RECORDS FOR THE TASK below:

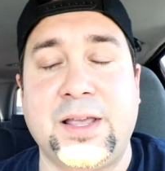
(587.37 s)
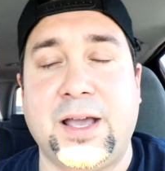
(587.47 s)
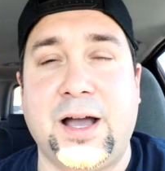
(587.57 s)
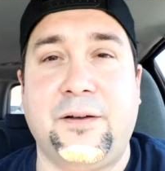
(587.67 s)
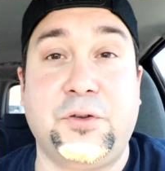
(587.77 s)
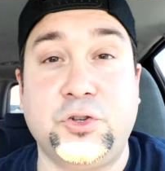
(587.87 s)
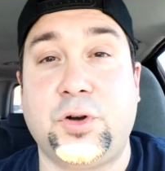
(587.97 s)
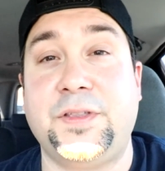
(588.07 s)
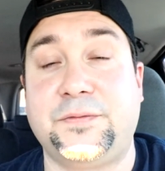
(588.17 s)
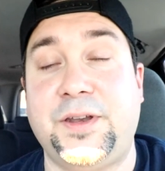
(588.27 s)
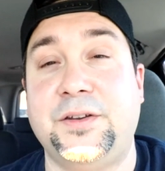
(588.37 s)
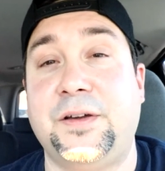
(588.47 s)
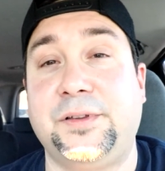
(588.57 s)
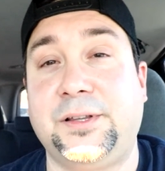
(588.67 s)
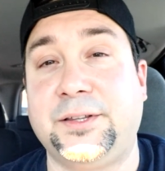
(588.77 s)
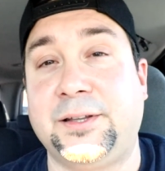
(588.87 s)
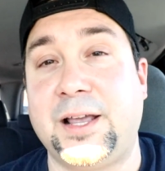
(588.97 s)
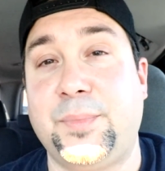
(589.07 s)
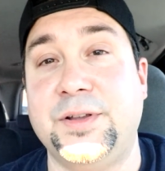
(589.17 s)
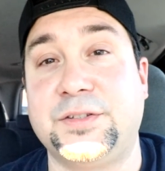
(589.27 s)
Uh, if you enjoyed this video, definitely click the like button,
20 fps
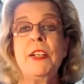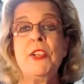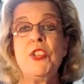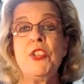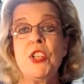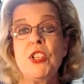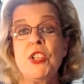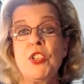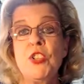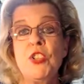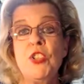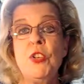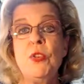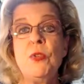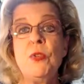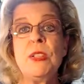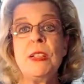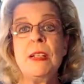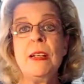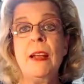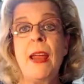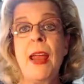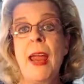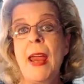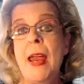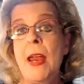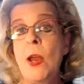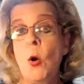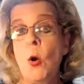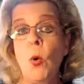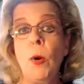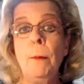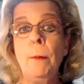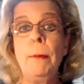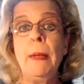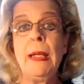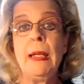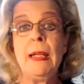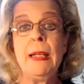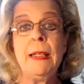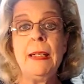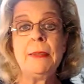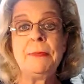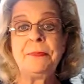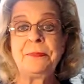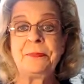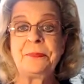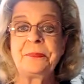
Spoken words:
than just choosing A or B.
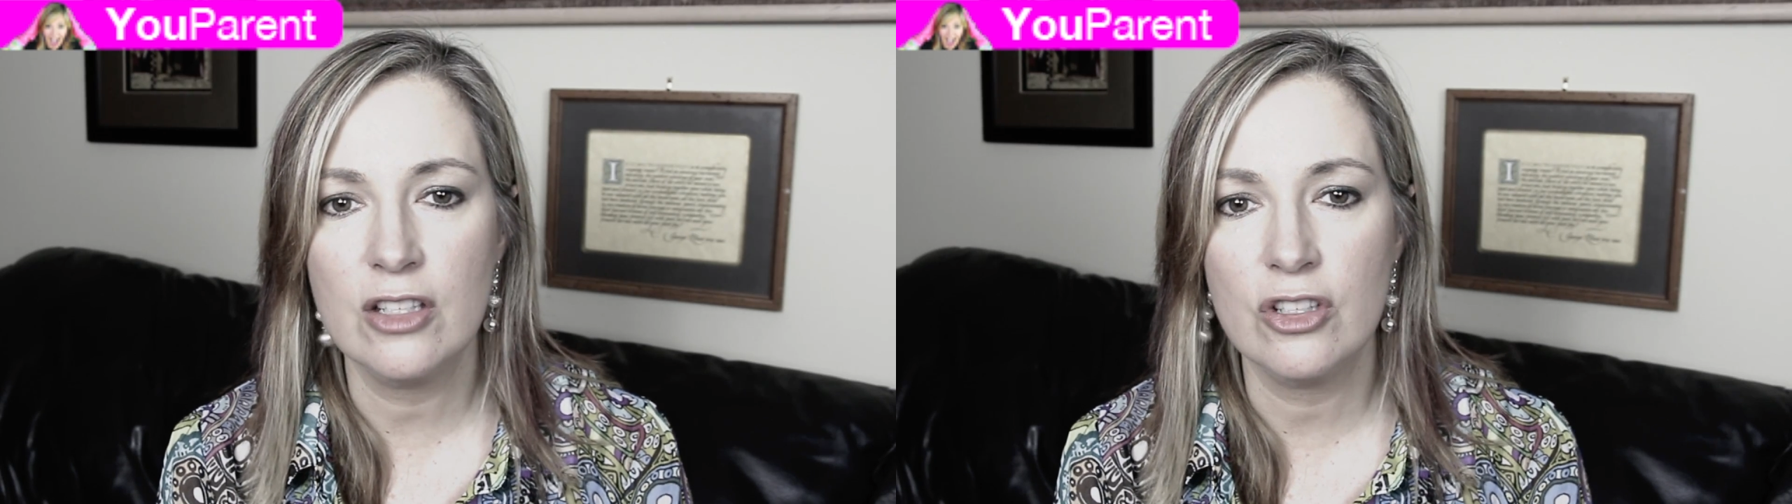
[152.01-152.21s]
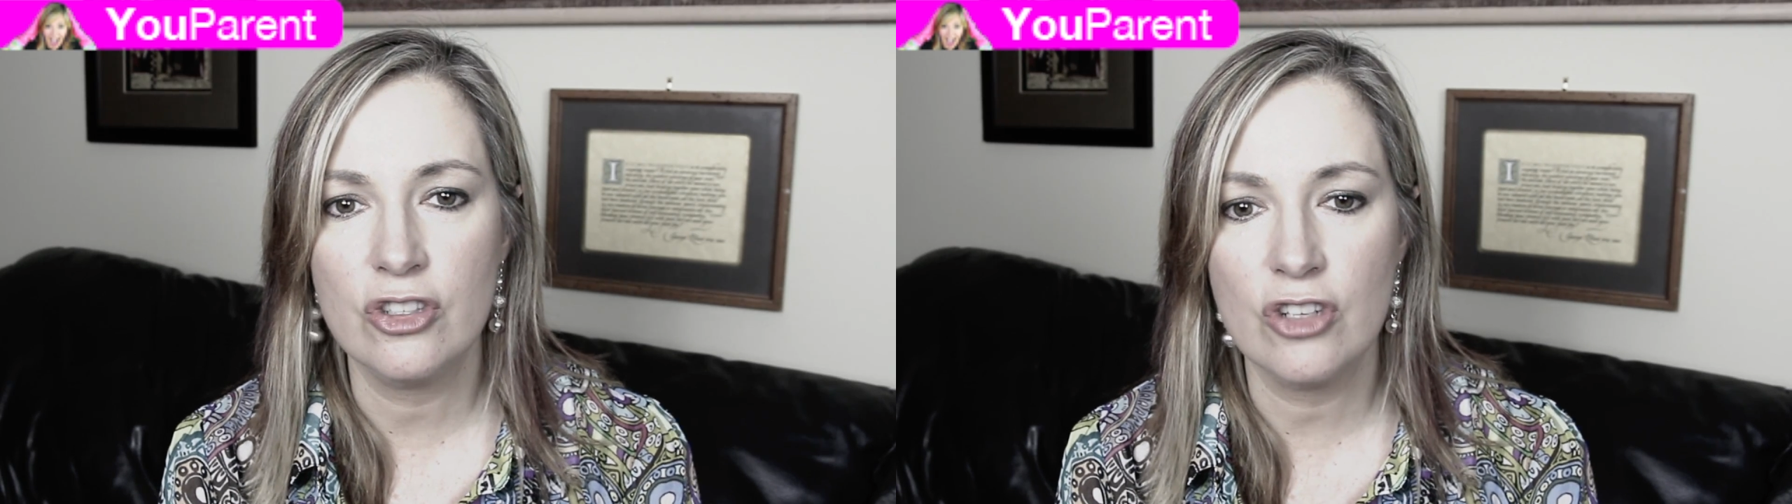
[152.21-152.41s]

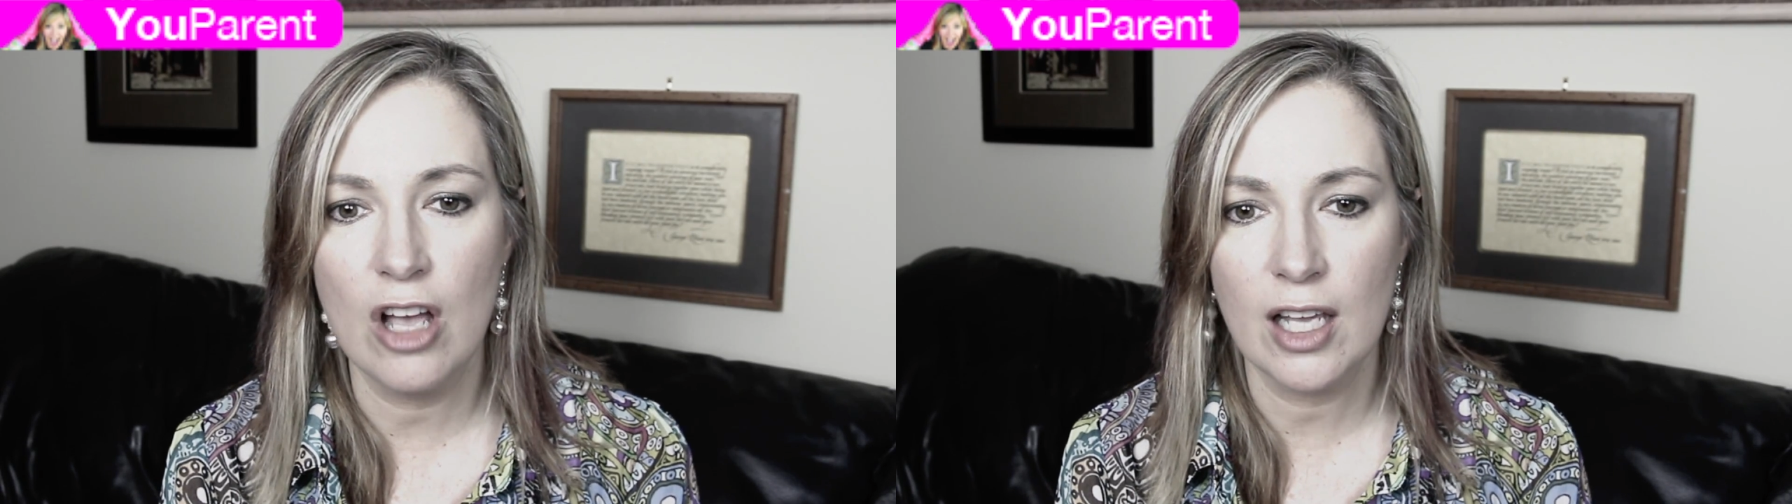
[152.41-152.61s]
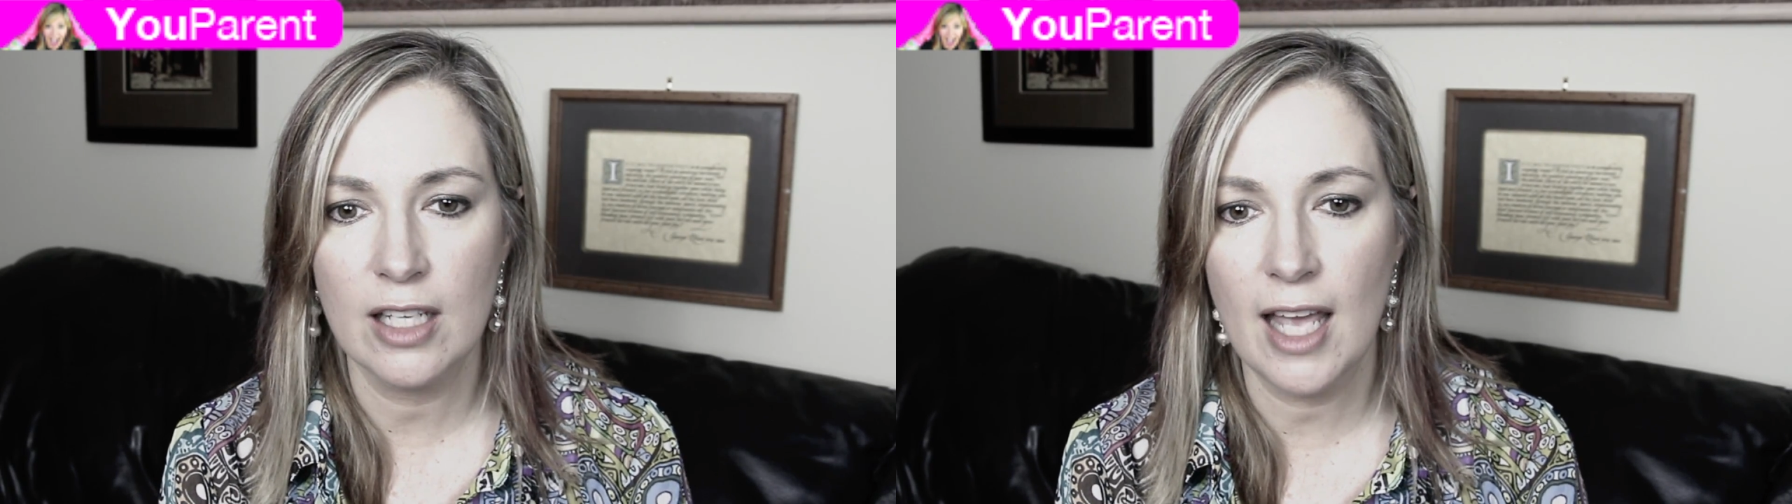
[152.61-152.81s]
such a
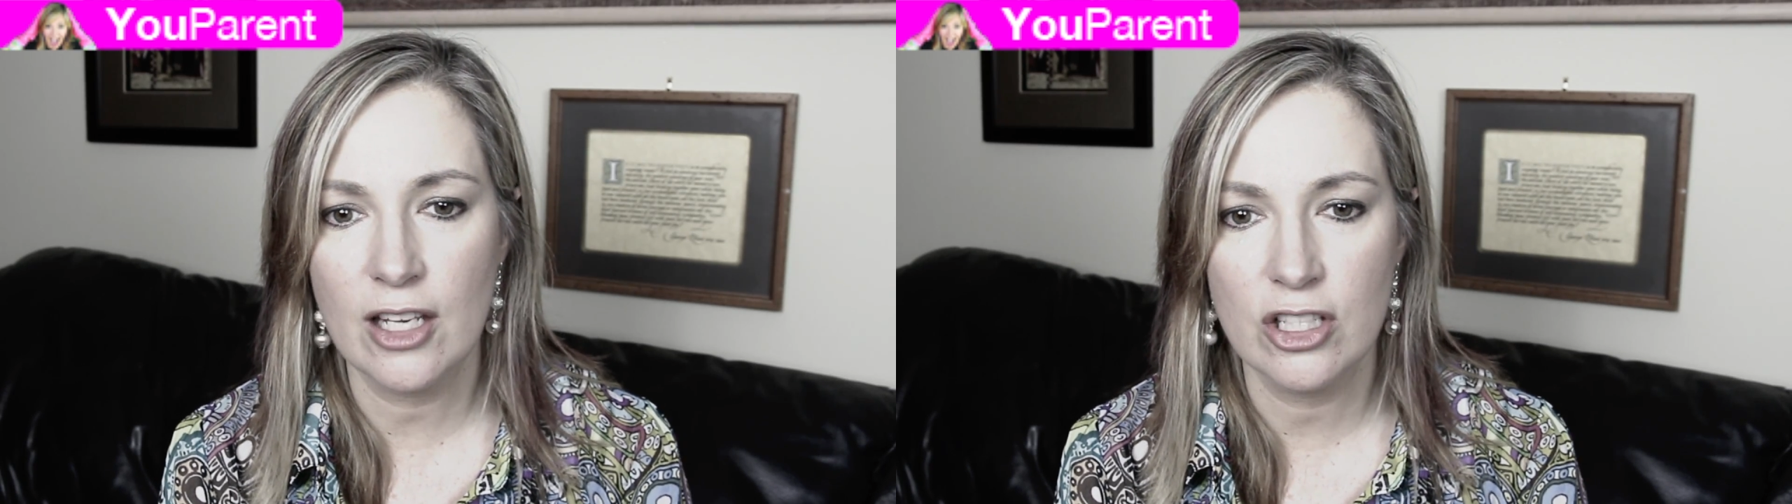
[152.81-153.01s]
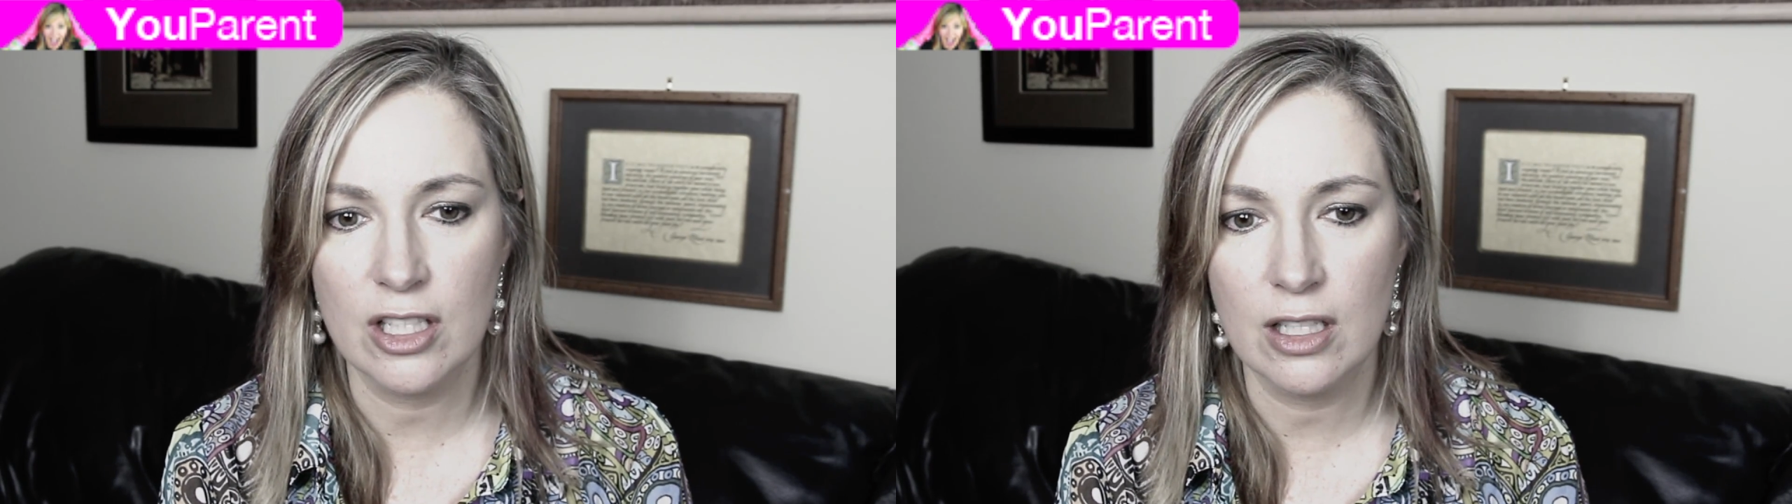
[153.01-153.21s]
strong
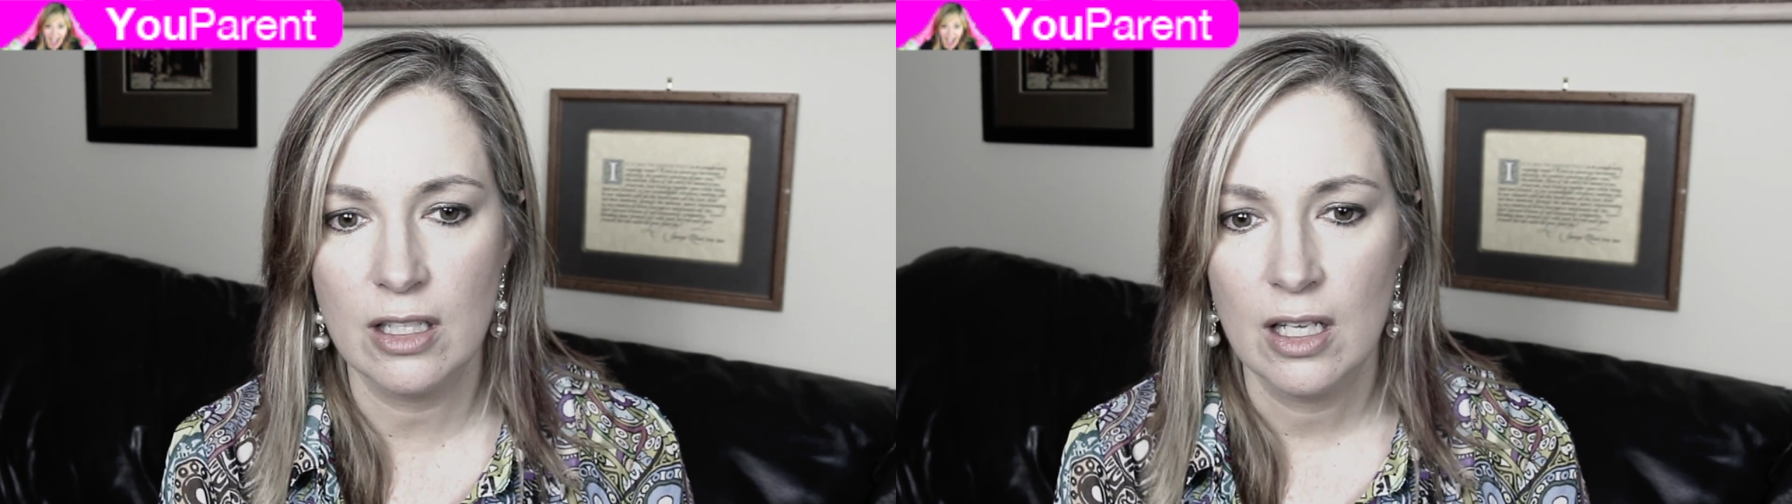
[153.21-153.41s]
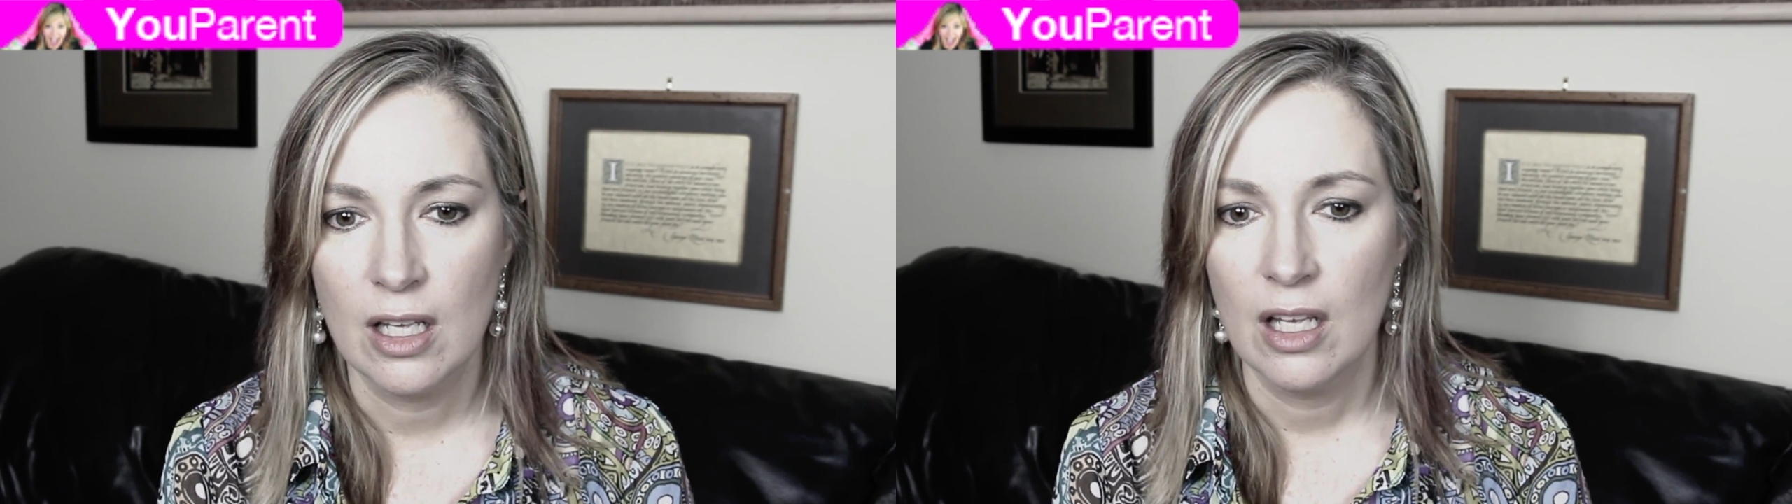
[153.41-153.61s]
connection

End of RECORDS FOR THE TASK.

→ **ABOUT THIS TASK**
With the images omitted, retype the records above exactly.

→ **ANSWER FOR THE TASK**
(587.37 s)
(587.47 s)
(587.57 s)
(587.67 s)
(587.77 s)
(587.87 s)
(587.97 s)
(588.07 s)
(588.17 s)
(588.27 s)
(588.37 s)
(588.47 s)
(588.57 s)
(588.67 s)
(588.77 s)
(588.87 s)
(588.97 s)
(589.07 s)
(589.17 s)
(589.27 s)
Uh, if you enjoyed this video, definitely click the like button,
20 fps
Spoken words:
than just choosing A or B.
[152.01-152.21s]
[152.21-152.41s]

[152.41-152.61s]
[152.61-152.81s]
such a
[152.81-153.01s]
[153.01-153.21s]
strong
[153.21-153.41s]
[153.41-153.61s]
connection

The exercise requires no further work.